In the event it was determined that one of the items above could not be satisfied, the Lead Assessor should proceed to paragraph 4.1.2.
4.1.1 Update POA&M Closeout
If all practices on the POA&M Review result in a score of “MET,” the Lead Assessor will close out the Assessment using the steps in Phase 3, paragraph 3.2.2-3.2.4. Accordingly, the Lead Assessor will recommend the OSC be granted a CMMC Level 2 Final Certification.
4.1.2 Update POA&M – OSC Reapply
If any practices on the POA&M Review fail to result in a score of “MET,” the Lead Assessor will recommend the OSC NOT be recommended for a CMMC Level 2 Final Certification.
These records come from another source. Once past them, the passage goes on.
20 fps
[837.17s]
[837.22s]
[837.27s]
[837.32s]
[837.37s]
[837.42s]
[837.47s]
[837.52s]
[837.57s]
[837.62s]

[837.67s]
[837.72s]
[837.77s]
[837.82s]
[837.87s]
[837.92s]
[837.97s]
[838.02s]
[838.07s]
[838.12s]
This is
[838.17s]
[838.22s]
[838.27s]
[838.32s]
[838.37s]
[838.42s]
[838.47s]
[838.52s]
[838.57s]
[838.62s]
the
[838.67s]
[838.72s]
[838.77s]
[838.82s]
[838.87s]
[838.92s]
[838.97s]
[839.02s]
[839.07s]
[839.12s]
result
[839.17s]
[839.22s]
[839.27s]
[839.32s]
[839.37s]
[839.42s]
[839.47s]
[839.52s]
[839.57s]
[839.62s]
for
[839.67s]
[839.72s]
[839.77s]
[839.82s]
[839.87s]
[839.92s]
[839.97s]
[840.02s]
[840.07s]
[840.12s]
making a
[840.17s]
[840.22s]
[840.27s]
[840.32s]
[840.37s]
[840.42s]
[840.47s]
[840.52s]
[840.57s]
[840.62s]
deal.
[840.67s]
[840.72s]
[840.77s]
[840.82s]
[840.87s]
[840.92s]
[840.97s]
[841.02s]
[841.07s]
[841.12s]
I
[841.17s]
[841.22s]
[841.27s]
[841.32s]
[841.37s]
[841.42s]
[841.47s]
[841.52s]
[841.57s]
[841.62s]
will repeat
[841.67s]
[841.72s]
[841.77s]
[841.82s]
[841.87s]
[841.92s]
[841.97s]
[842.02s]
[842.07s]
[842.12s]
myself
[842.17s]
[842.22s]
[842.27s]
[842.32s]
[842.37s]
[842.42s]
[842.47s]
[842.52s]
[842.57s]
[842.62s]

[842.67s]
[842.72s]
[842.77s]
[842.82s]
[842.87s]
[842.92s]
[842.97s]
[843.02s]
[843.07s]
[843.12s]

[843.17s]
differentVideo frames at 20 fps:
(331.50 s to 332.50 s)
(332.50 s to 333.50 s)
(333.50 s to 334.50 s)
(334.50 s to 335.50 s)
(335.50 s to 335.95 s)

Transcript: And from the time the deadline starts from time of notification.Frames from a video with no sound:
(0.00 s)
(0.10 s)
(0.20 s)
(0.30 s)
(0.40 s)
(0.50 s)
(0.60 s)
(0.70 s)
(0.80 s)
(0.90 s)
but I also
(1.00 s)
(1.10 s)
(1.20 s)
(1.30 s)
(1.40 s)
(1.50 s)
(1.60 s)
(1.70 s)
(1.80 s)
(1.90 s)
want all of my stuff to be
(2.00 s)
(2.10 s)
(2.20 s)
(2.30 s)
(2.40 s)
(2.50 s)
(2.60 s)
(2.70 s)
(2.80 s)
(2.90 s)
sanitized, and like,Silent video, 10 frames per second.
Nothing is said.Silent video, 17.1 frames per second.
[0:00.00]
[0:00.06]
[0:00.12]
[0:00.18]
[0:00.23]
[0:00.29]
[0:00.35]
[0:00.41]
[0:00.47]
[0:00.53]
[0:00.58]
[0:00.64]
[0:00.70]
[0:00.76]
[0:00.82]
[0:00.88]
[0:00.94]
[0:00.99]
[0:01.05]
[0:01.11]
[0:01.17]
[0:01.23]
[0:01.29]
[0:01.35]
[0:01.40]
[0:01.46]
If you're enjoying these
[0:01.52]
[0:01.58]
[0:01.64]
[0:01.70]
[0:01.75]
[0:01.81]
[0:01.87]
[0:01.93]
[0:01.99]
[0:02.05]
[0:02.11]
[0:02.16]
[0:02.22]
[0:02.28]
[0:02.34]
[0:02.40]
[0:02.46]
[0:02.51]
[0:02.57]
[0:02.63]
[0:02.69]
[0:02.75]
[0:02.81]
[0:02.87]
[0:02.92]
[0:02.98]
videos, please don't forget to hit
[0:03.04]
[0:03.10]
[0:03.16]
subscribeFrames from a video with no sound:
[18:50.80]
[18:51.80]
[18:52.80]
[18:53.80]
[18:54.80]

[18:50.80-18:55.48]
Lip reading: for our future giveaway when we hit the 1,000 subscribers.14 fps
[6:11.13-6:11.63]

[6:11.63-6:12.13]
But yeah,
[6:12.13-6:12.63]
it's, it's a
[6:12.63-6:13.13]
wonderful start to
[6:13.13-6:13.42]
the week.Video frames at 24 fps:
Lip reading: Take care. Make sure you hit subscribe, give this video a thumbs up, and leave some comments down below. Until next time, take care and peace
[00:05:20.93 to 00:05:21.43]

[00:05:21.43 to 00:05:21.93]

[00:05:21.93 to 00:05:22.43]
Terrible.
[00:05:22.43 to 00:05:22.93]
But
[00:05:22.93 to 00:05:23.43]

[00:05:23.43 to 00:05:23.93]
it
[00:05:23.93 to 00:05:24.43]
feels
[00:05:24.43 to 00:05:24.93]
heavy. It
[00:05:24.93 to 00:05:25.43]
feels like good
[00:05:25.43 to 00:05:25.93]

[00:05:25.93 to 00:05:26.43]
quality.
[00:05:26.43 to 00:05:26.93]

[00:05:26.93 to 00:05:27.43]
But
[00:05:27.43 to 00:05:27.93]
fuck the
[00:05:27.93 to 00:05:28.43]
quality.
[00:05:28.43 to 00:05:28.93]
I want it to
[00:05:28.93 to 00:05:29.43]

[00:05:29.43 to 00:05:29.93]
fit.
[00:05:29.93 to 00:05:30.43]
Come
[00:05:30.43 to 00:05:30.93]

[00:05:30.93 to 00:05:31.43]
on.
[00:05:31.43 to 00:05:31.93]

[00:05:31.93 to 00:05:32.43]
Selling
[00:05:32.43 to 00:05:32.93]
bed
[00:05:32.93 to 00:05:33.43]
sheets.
As a result, the OSC will be required to correct deficiencies and reapply for a CMMC Level 2 Certification. Upon this determination, the Conditional CMMC Level 2 Certification will be rendered null and void.
4.2 Support POA&M Close-Out Assessment Appeal Resolution
The C3PAO holds the final interpretation authority for validating the OSC’s CMMC POA&M Close-Out findings. If the OSC feels that technical error or an ethical violation compromised the process, the OSC can submit an appeal using the Assessment Appeals Process outlined in Appendix N.